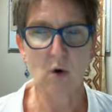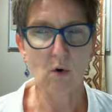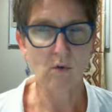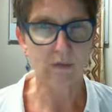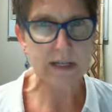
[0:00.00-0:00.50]

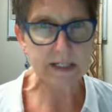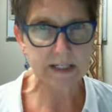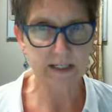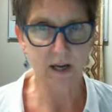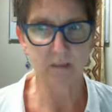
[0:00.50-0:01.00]
or
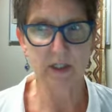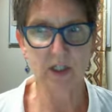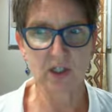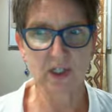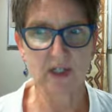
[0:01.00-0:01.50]

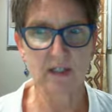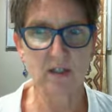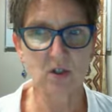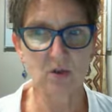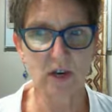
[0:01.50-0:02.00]
re-establishing
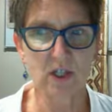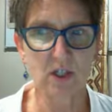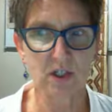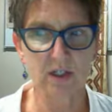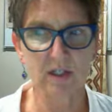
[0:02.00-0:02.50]

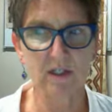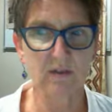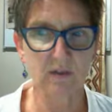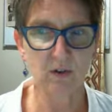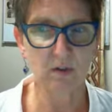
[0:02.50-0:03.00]
structures
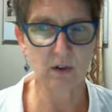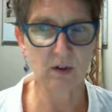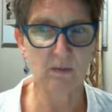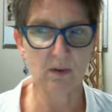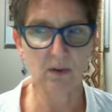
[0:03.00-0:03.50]
of human
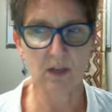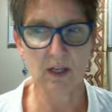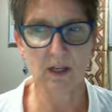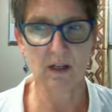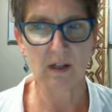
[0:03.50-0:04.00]
community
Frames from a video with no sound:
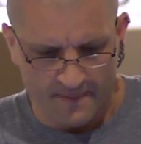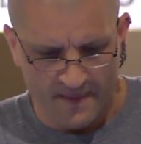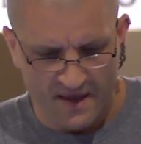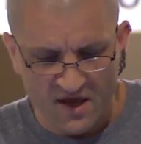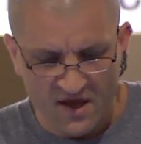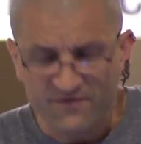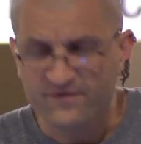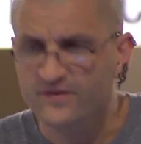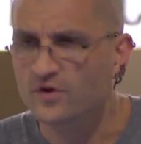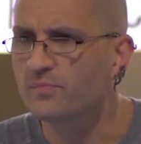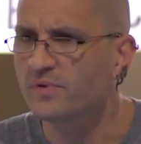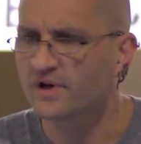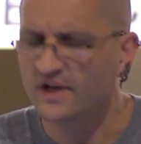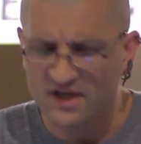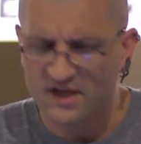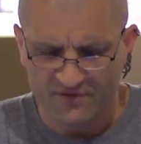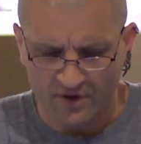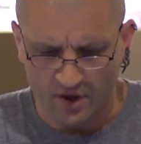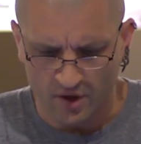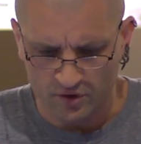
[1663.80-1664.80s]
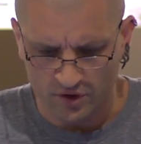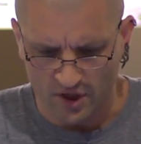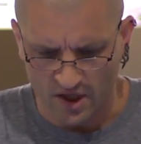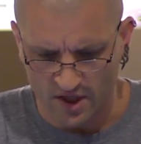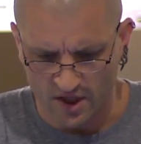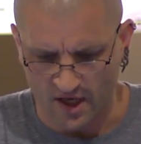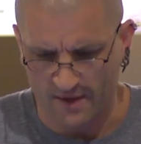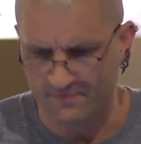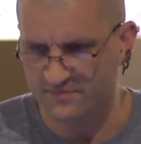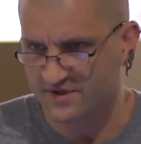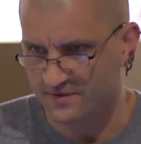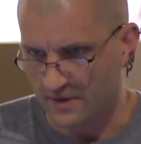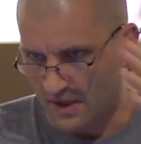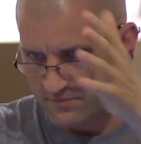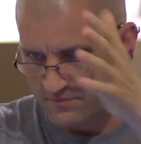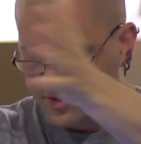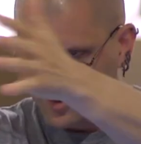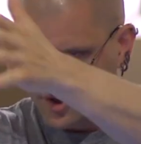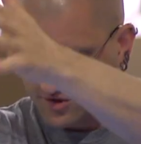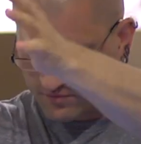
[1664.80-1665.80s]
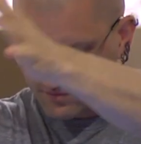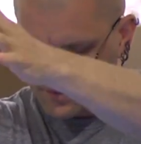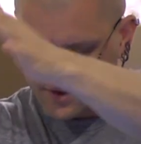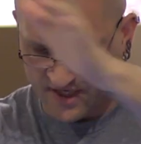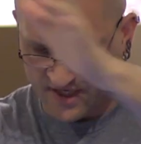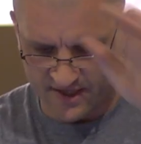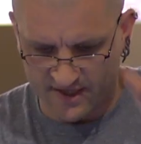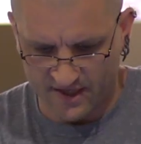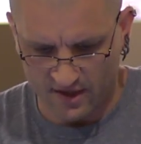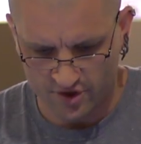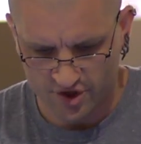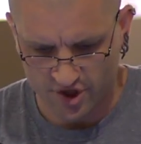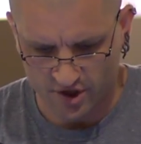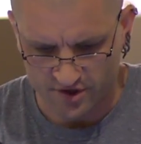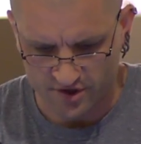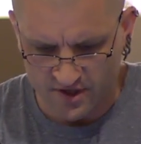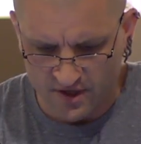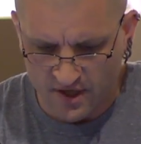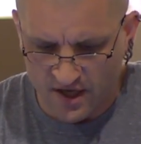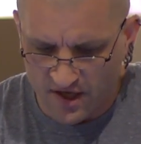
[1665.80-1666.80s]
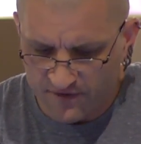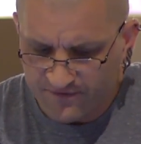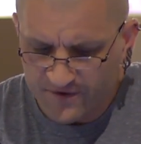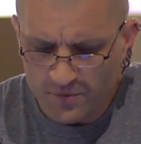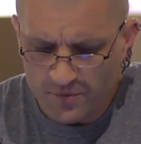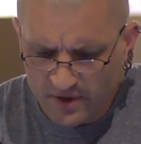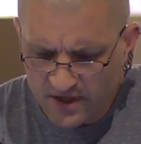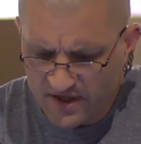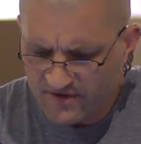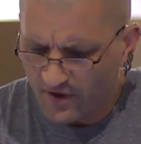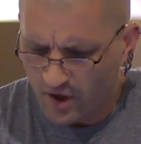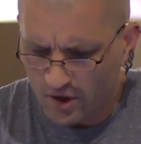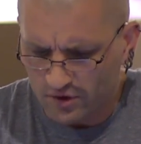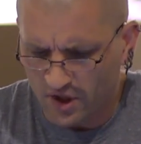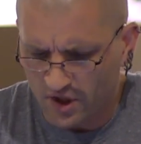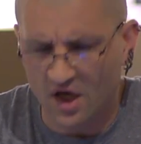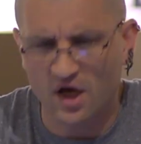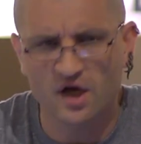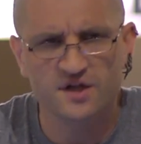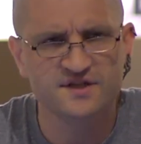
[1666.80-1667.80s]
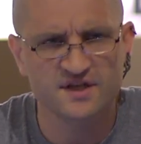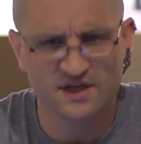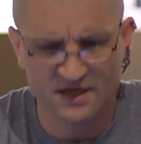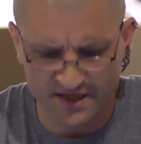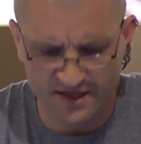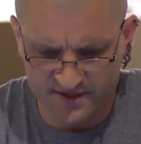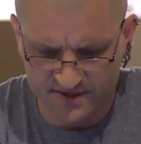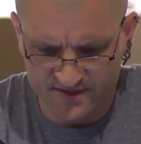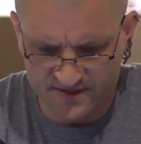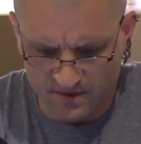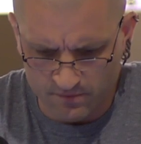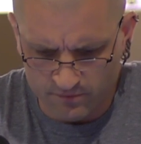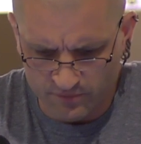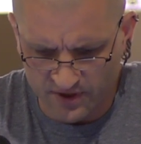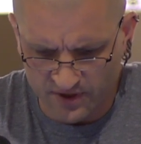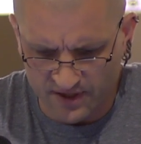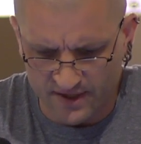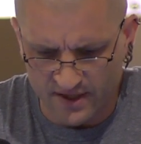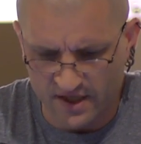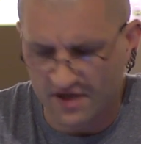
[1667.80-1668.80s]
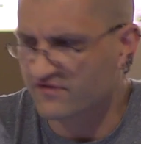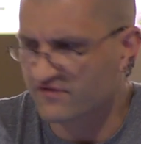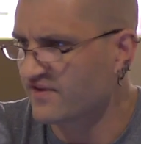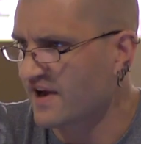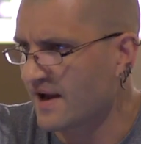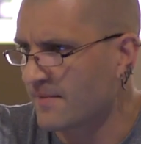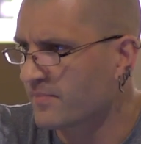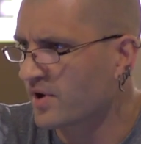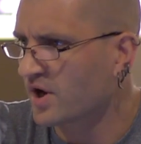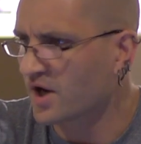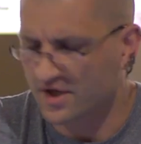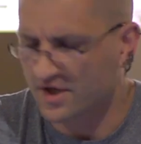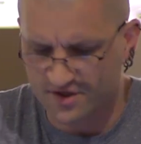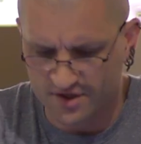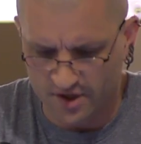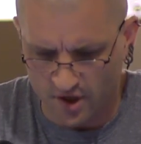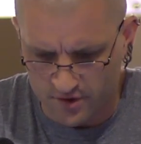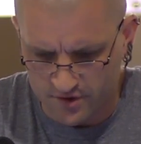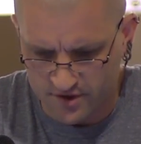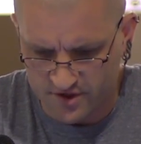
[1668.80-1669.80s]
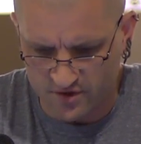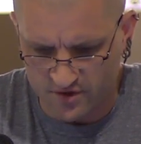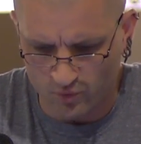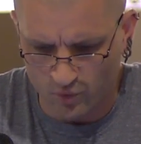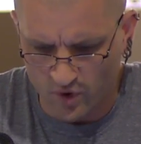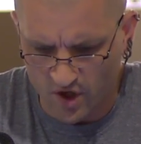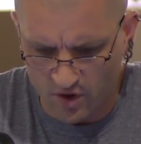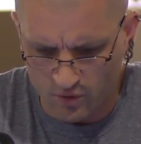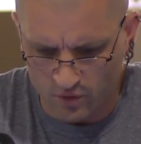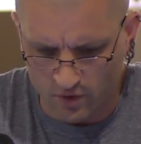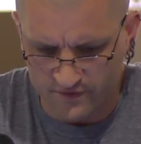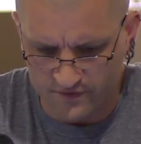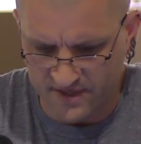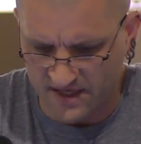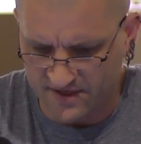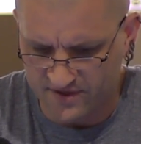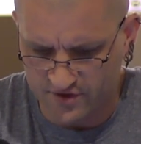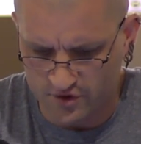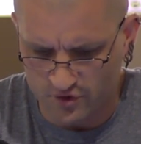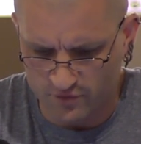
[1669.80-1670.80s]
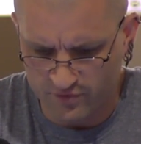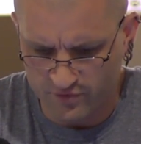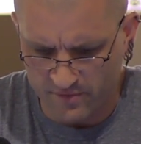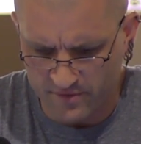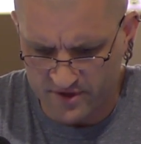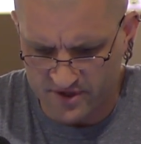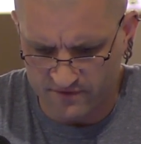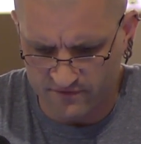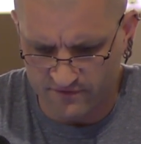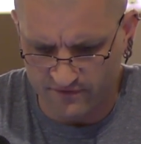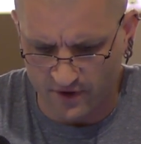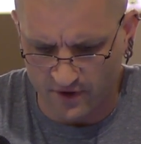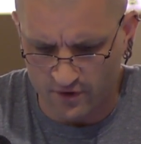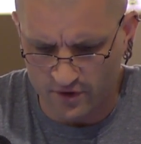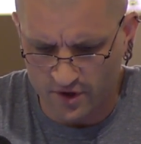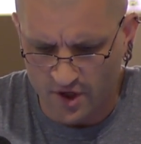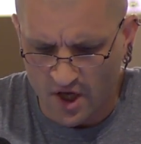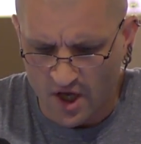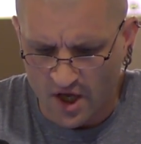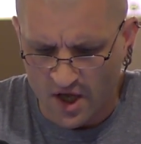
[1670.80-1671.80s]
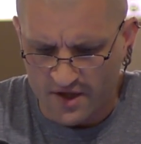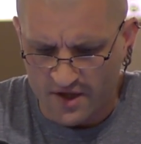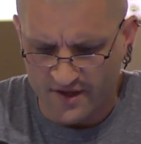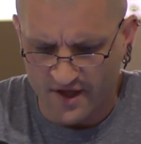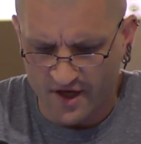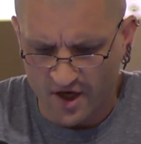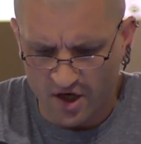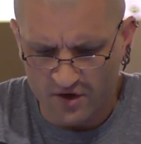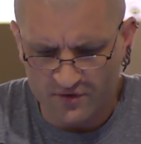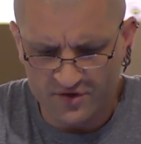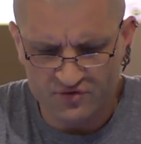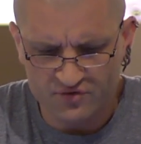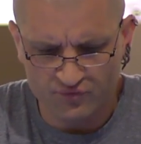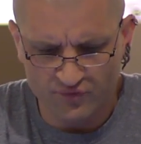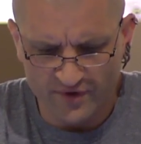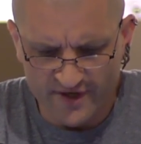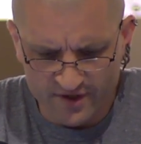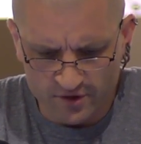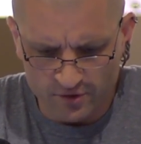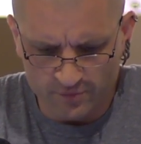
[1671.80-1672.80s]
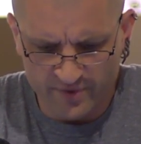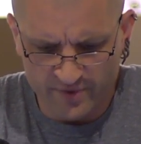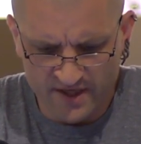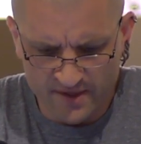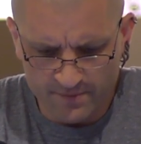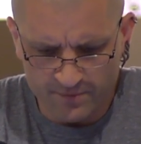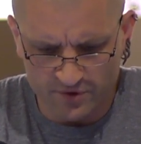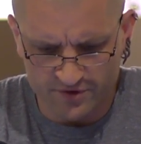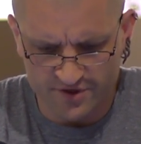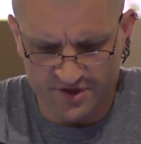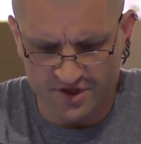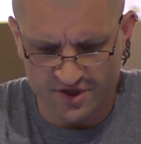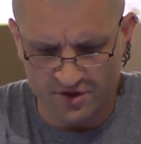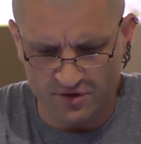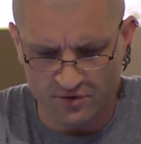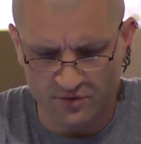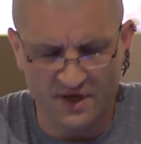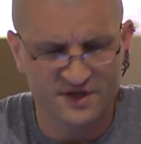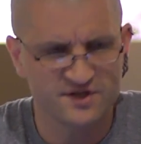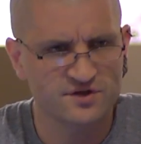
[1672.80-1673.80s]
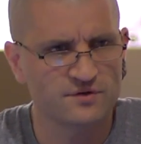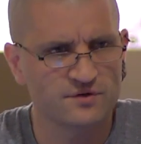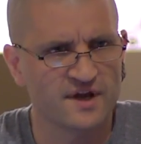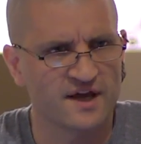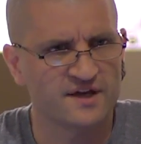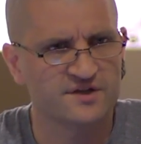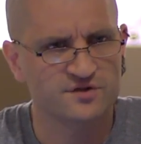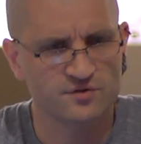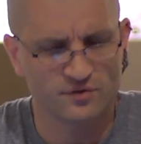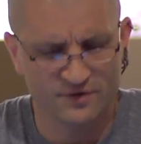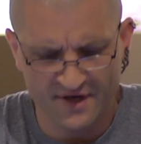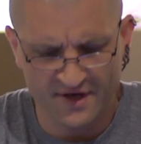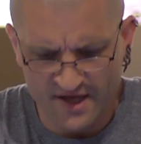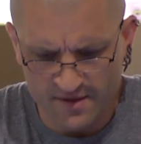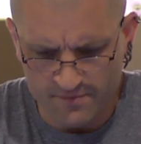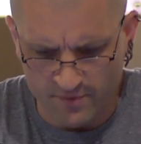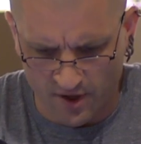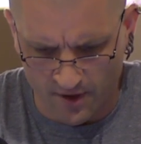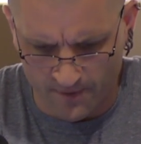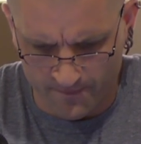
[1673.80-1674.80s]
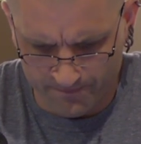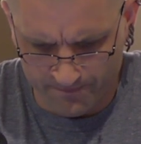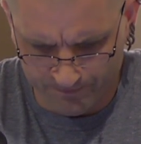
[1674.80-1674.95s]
If you believe I'm taking out chunks. If you believe wholeheartedly and simply in vampires, ghosts, and werewolves, as do primitive folk, they are as real people to you as your next-door neighbor.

+++++

Start at the line that contains "[1671.80-1672.80s]" and retype every line through the end of the entries above, both ends included. Exclude all pictures.

[1671.80-1672.80s]
[1672.80-1673.80s]
[1673.80-1674.80s]
[1674.80-1674.95s]
If you believe I'm taking out chunks. If you believe wholeheartedly and simply in vampires, ghosts, and werewolves, as do primitive folk, they are as real people to you as your next-door neighbor.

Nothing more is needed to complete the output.